Peta 3D yang menampilkan berbagai garis berwarna (putih, biru, ungu, oranye) di atas medan yang relatif datar, yang menyoroti artefak visual saat garis menghilang ke dalam tanah.

Di sini kita dapat melihat sejumlah artefak, yang pertama adalah karena tidak adanya penutup permukaan, garis oranye (RELATIVE_TO_GROUND) dan biru (RELATIVE_TO_MESH) berada di (sebagian besar) lokasi yang sama (dengan garis biru ditampilkan karena digambar terakhir).

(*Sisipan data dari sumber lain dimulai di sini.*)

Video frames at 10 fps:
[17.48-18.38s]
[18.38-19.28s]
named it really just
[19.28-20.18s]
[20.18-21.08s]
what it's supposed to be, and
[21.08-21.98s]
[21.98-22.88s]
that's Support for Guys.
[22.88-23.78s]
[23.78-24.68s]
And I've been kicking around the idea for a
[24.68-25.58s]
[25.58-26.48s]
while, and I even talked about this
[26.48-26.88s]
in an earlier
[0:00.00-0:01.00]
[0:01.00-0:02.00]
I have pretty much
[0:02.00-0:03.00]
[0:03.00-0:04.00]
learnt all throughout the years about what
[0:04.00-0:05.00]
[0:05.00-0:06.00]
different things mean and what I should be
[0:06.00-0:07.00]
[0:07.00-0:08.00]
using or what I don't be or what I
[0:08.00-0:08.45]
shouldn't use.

Kita juga dapat melihat bahwa garis ungu (CLAMP_TO_GROUND) mengikuti permukaan tanah dan dapat dilihat di bukit, sedangkan garis putih (ABSOLUTE) dapat dilihat menghilang ke dalam bukit karena hanya titik-titik yang terhubung dan garis lurus melewati permukaan tanah.

Anda dapat melihatnya secara khusus dalam gambar ini saat garis ungu telah disembunyikan.

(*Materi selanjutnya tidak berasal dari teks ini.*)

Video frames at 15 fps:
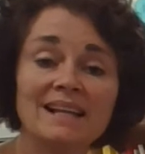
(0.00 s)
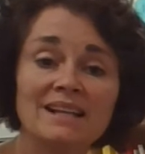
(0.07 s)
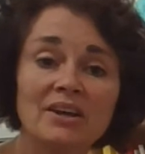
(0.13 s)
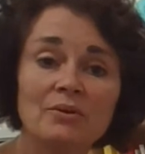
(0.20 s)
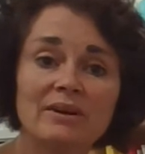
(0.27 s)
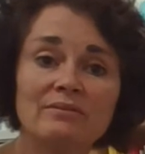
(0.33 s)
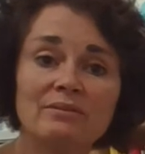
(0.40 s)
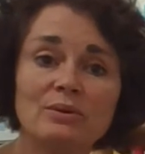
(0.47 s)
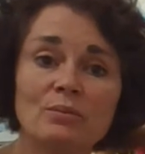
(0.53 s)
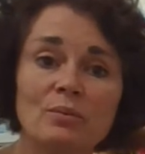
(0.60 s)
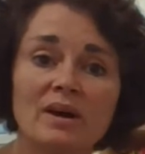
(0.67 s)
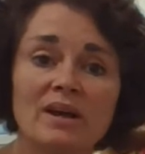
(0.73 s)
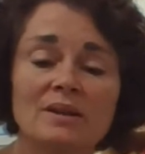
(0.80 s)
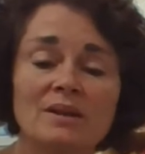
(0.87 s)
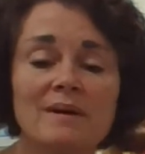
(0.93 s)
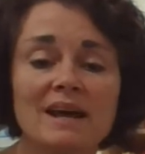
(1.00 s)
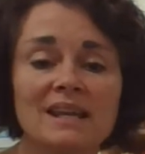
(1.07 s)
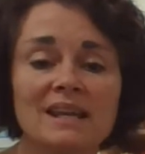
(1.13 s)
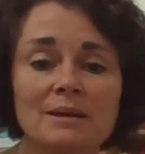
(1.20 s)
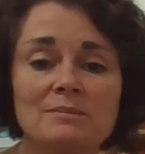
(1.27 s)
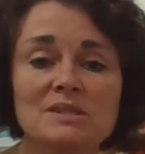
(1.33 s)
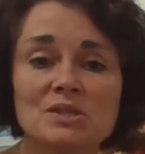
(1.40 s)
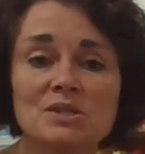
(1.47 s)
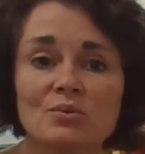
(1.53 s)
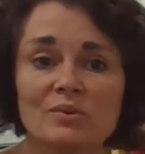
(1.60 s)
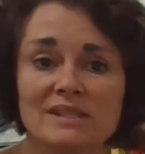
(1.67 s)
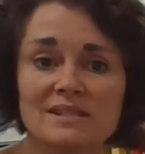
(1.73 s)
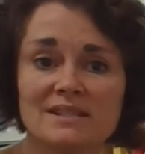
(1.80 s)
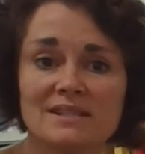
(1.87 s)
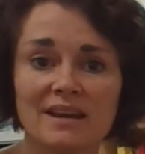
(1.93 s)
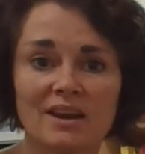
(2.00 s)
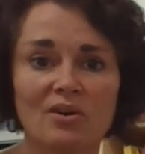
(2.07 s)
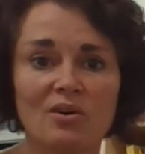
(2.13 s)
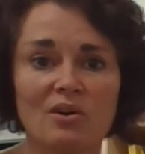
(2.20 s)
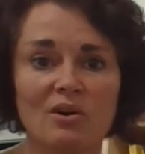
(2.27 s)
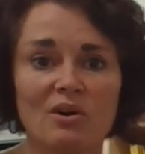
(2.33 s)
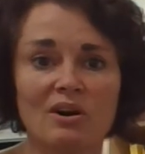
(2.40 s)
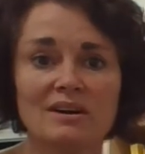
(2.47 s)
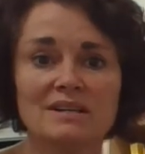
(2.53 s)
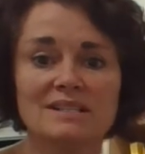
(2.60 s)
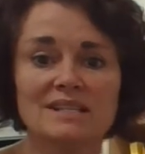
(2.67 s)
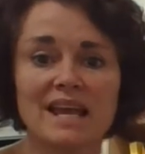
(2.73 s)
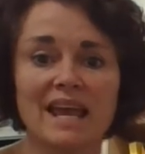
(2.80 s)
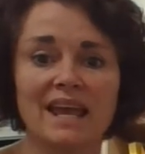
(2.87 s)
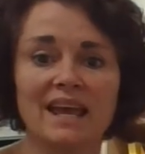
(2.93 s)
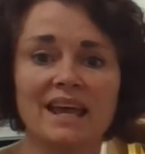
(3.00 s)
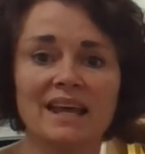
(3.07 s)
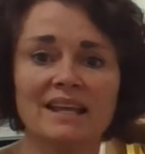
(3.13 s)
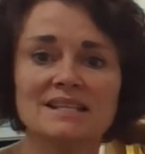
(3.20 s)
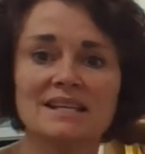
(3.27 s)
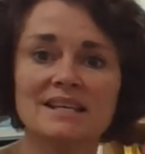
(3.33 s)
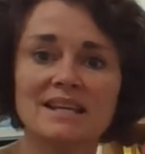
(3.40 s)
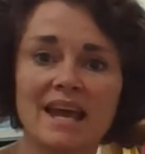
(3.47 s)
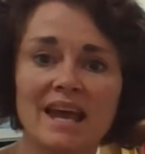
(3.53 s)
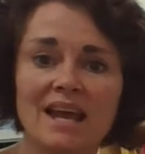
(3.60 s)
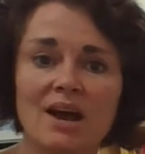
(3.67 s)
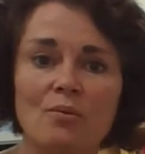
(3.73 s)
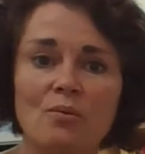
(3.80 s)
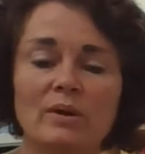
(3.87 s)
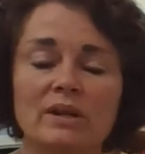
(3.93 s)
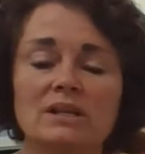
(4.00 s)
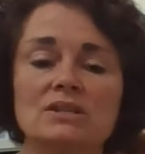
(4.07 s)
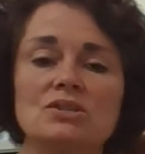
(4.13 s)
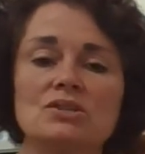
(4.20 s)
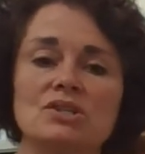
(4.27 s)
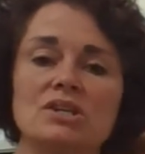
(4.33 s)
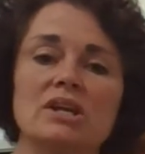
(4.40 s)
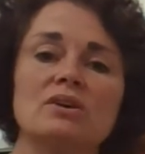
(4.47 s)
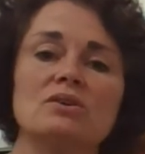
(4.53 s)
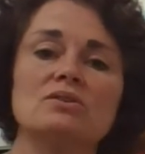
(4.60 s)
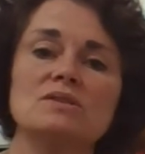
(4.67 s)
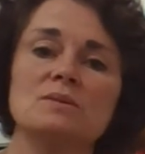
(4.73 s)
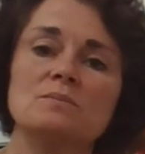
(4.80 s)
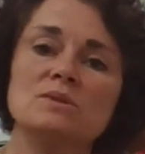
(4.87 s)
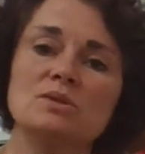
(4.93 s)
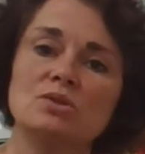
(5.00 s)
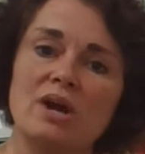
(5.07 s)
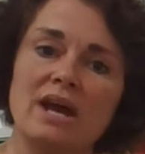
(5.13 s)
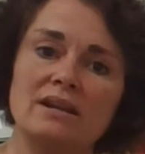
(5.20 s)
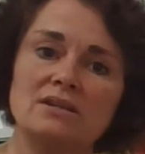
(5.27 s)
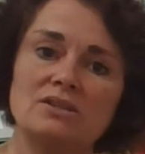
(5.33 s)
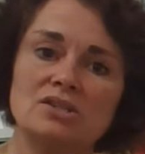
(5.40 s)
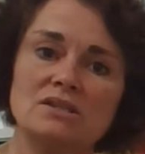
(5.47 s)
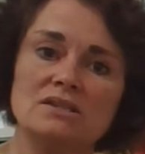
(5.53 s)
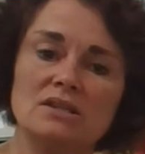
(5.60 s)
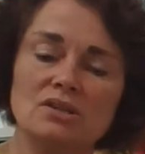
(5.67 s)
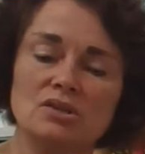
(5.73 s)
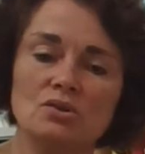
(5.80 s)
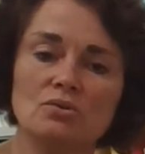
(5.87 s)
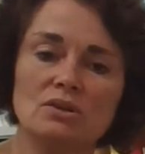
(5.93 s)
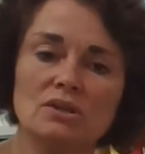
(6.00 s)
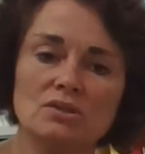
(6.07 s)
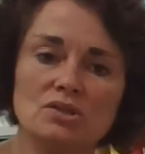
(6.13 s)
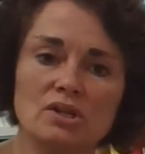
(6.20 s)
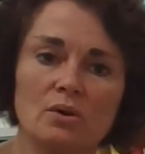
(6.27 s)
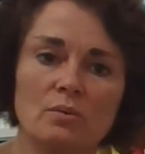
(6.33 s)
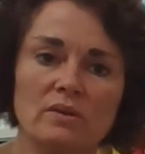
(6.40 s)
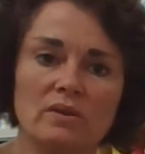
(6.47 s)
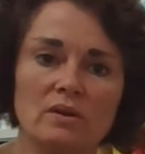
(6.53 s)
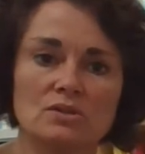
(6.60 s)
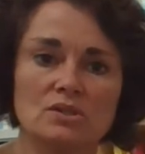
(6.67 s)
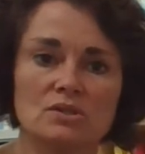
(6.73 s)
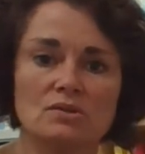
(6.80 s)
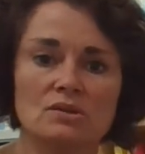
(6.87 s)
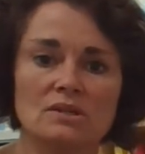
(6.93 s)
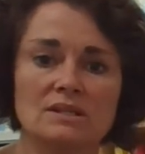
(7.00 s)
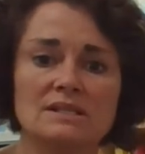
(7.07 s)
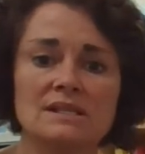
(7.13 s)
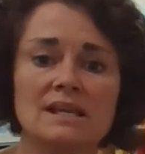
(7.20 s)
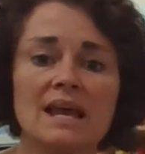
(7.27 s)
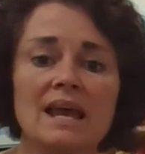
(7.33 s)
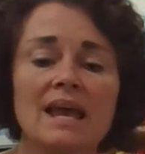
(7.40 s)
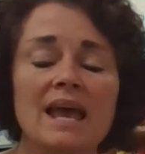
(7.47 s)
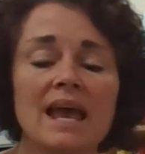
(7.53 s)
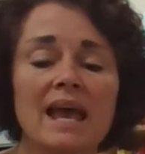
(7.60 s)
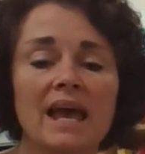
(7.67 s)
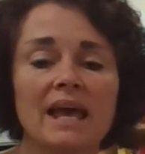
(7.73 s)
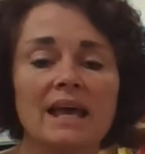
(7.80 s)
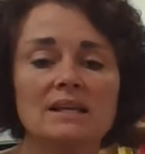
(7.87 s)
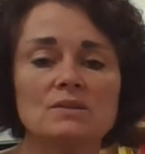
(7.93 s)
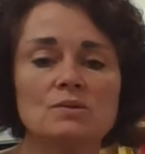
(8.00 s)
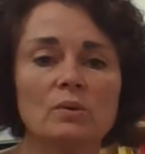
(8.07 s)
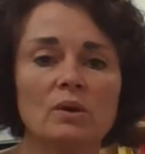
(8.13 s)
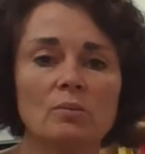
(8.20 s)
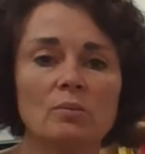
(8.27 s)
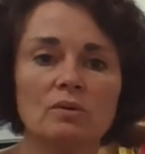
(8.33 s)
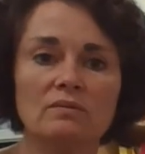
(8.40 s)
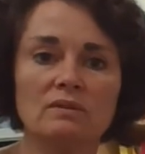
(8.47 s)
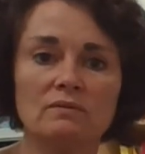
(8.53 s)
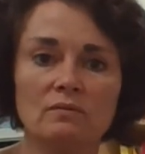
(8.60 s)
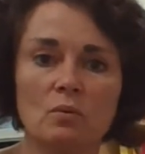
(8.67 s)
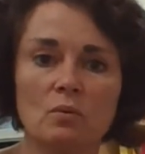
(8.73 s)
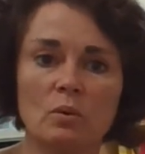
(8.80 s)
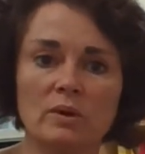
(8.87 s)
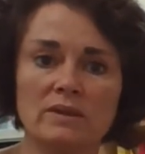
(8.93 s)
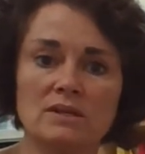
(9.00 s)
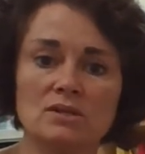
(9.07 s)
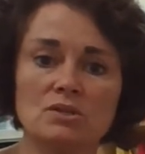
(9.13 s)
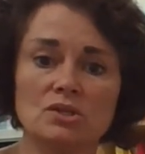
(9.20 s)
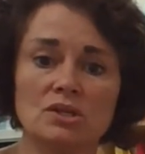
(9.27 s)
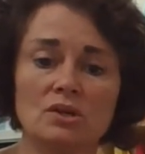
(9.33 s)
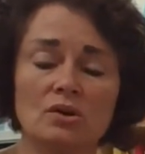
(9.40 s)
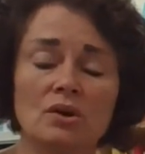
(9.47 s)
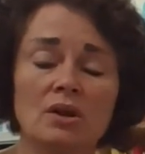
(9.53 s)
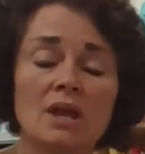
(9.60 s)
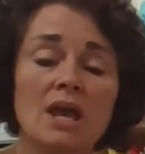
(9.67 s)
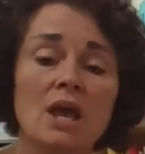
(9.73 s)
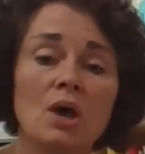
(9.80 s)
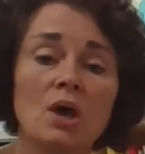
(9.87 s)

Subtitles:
Hello, everyone. My name is Teresa Areheart, and today I wanted to share some strategies that you can share with our students as we are moving forward this year.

Peta 3D yang menampilkan garis putih dan biru yang menghilang ke dalam bukit, dengan garis ungu tersembunyi, yang menggambarkan artefak visual garis absolut dan relatif terhadap mesh.

Oleh karena itu, hal ini dapat menyebabkan beberapa artefak visual yang aneh, di mana garis dapat dilihat menghilang di bawah tanah (atau bahkan melalui mesh) karena garis di antara titik-titik hanya mengikuti jalur lurus. Anda mungkin dapat meningkatkan tampilan visual garis tersebut dengan menambahkan lebih banyak titik di antara garis menggunakan metode interpolasi. Namun, hal ini akan memengaruhi tampilan visual, yang sekali lagi akan bergantung pada metode yang digunakan:

  • Untuk Pengukuran Relatif (RELATIVE_TO_GROUND atau RELATIVE_TO_MESH): Saat menggunakan nilai ketinggian relatif, membuat lebih banyak titik di sepanjang garis atau poligon akan memungkinkan fitur ditempatkan pada level yang lebih tepat, sehingga lebih sesuai dengan profil elevasi. Jika titik perantara ini tidak ada dalam data Anda, Anda dapat menggunakan fungsi interpolasi, seperti fungsi Interpolate di library Geometri Google Maps Platform, untuk menambahkannya. Titik baru ini kemudian dapat diberi nilai relatif yang akan ditempatkan di atas profil elevasi yang relevan, lalu panjang garis yang menghubungkan titik-titik akan dibatasi dan representasi visual ditingkatkan.
  • Untuk Fitur Absolut (ABSOLUTE): Untuk fitur ABSOLUTE, lebih banyak titik akan memerlukan nilai ketinggian sebenarnya. Menginterpolasi antara nilai absolut yang ada tidak akan memberikan titik yang secara akurat mencerminkan nilai di atas mesh, karena hanya akan menjadi rata-rata antara titik A dan titik B.

Ringkasan

Semoga dokumen ini telah memberikan ringkasan komprehensif tentang opsi AltitudeMode di Peta 3D Fotorealistik, yang menjelaskan bagaimana ABSOLUTE, CLAMP_TO_GROUND, RELATIVE_TO_GROUND, dan RELATIVE_TO_MESH memengaruhi penempatan dan rendering berbagai fitur seperti penanda, garis, dan poligon.

Memahami cara kerja mode ini bersama dengan Model Medan Digital (DTM) dan Model Permukaan Digital (DSM) yang mendasarinya sangat penting untuk membuat representasi peta 3D yang akurat dan menarik secara visual dengan artefak visual minimum.

Kami harap Anda akan bereksperimen dengan mode ketinggian ini dalam proyek Anda sendiri untuk mengoptimalkan potensi pemetaan 3D dan menciptakan pengalaman yang menarik dan imersif bagi pengguna Anda serta memberikan masukan.